→ **Activity**:
Since only the written part is wanted, repeat the records exactly and omit the pictures.

Stored items from a collection
----

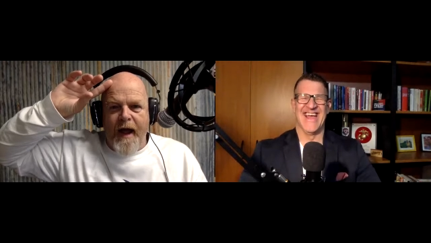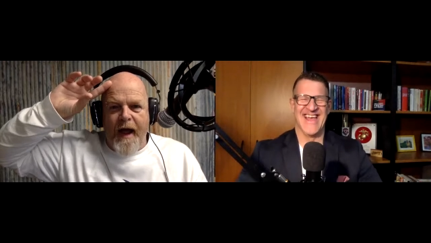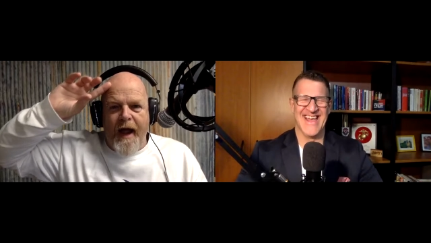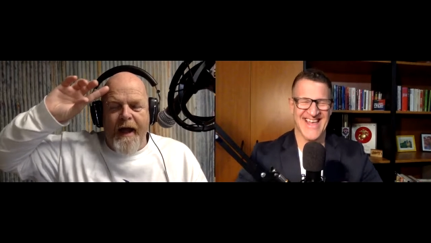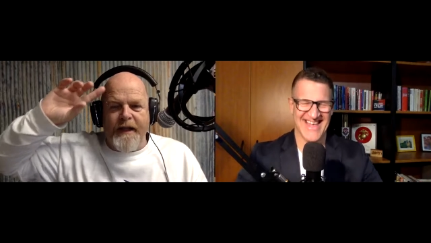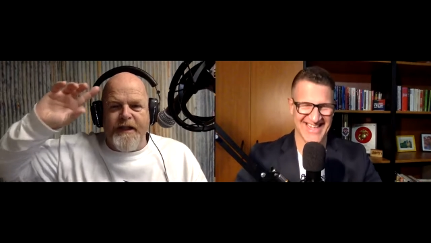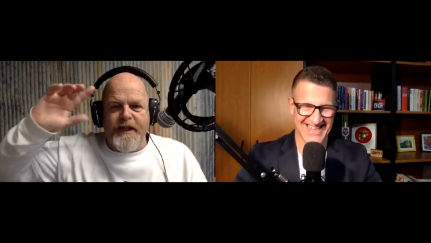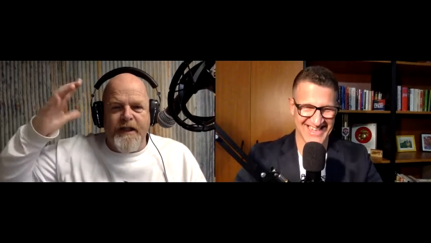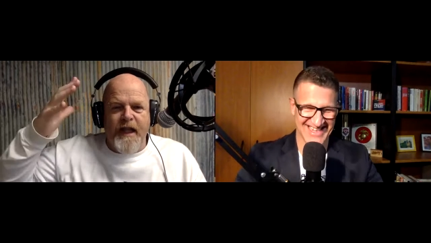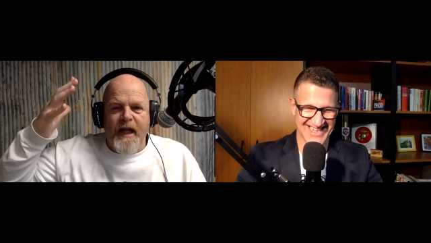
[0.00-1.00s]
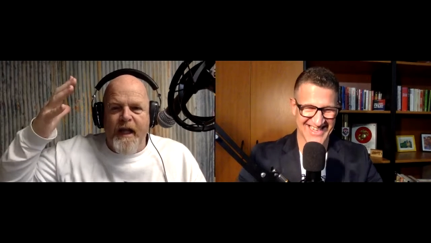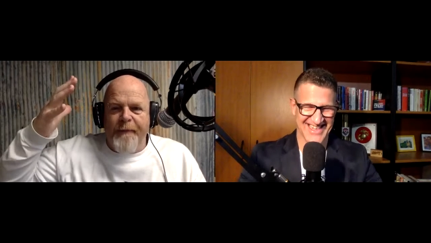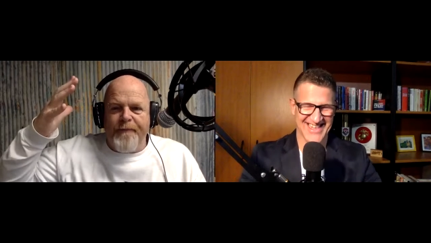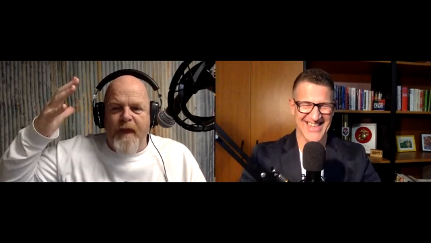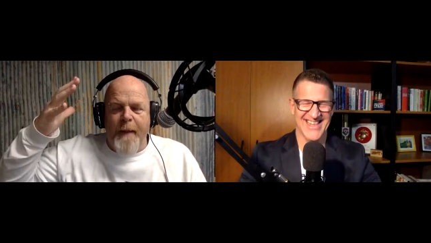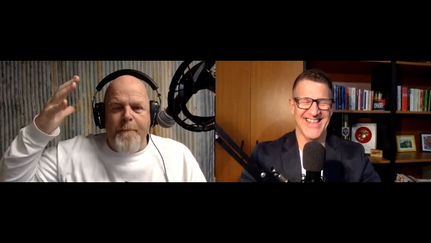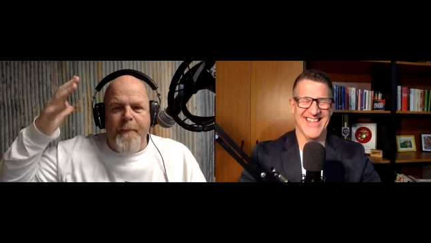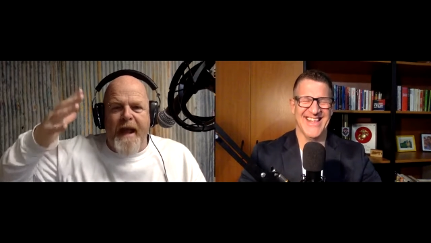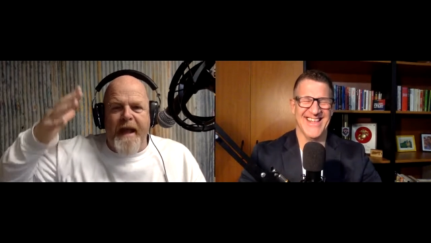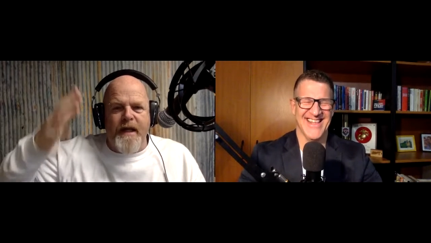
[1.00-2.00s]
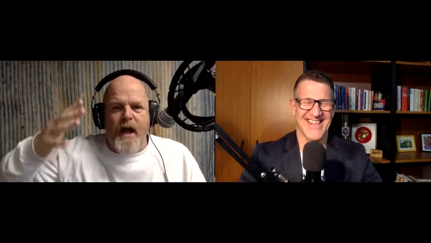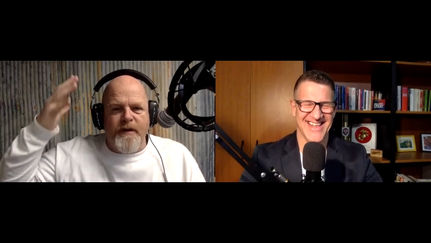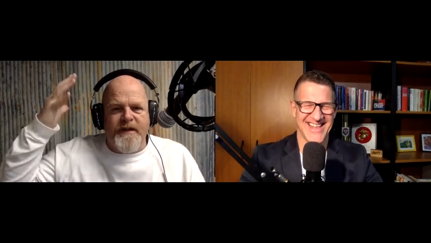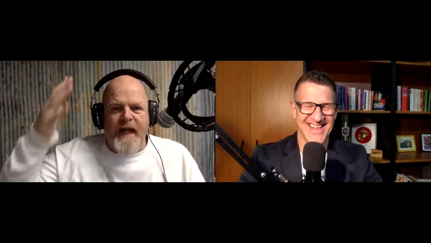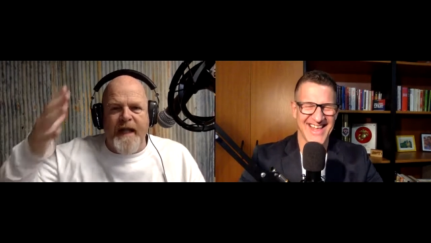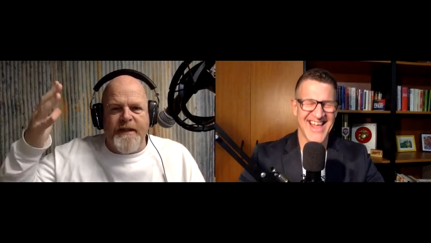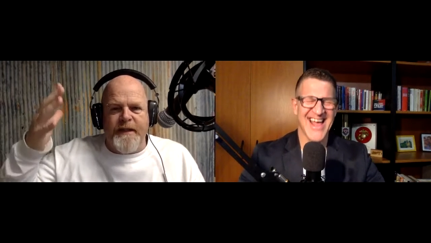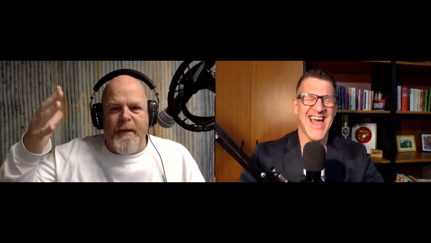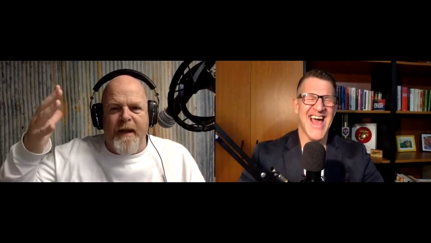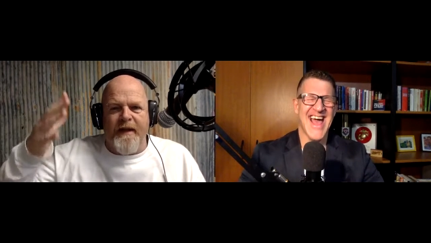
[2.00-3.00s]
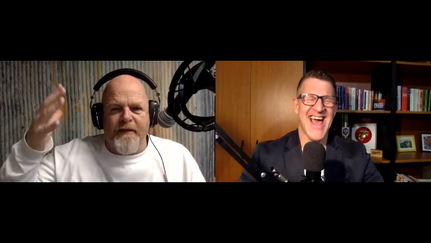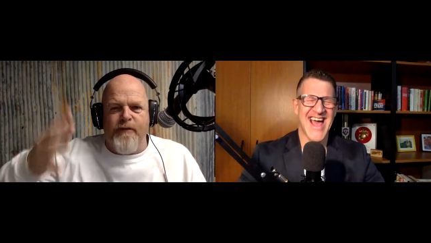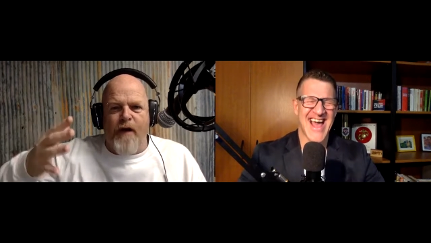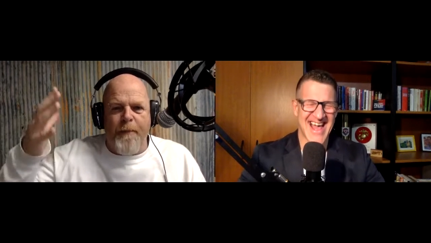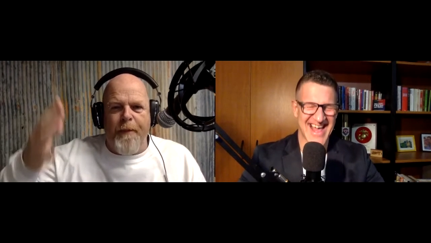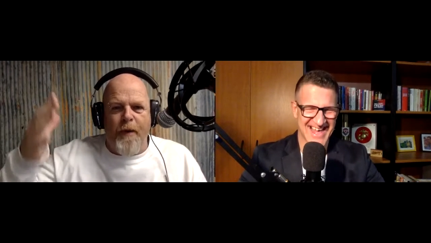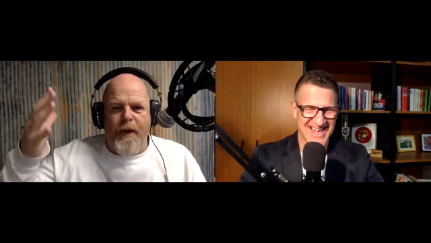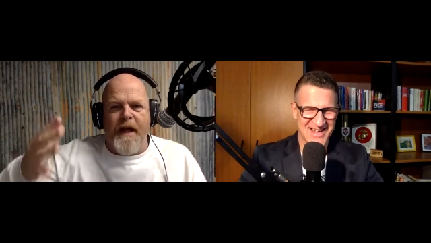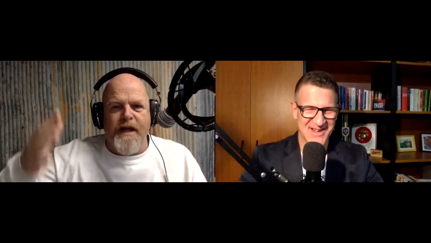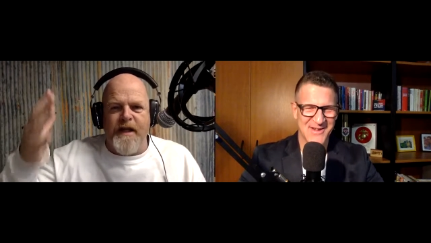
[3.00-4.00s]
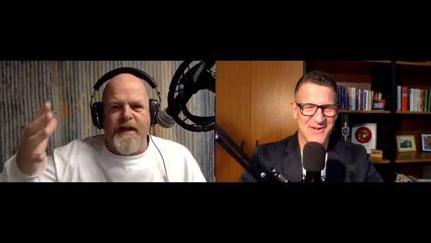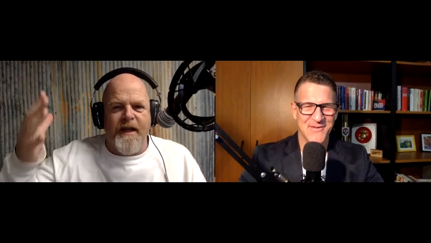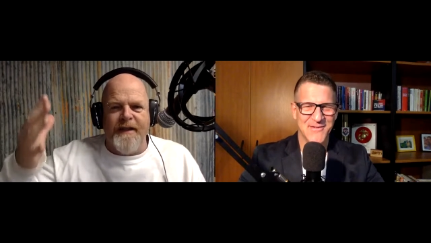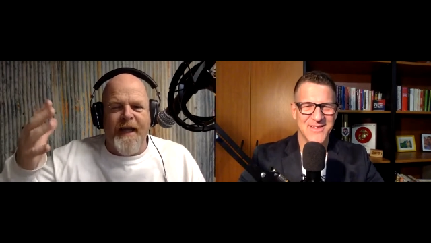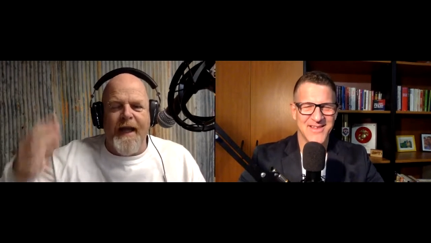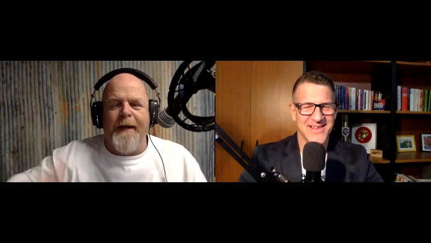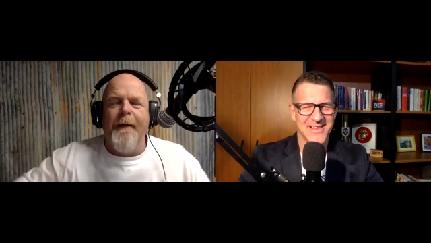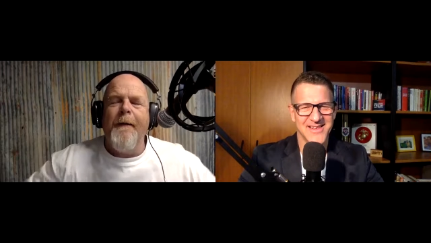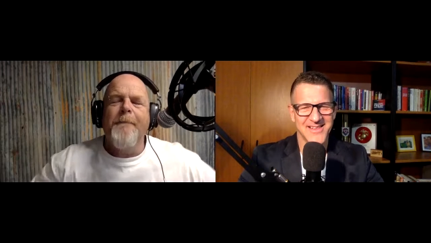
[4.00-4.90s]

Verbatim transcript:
Speaker 1: And it just, it made no sense to me at my old age of 13.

----

→ **Response area**:
[0.00-1.00s]
[1.00-2.00s]
[2.00-3.00s]
[3.00-4.00s]
[4.00-4.90s]

Verbatim transcript:
Speaker 1: And it just, it made no sense to me at my old age of 13.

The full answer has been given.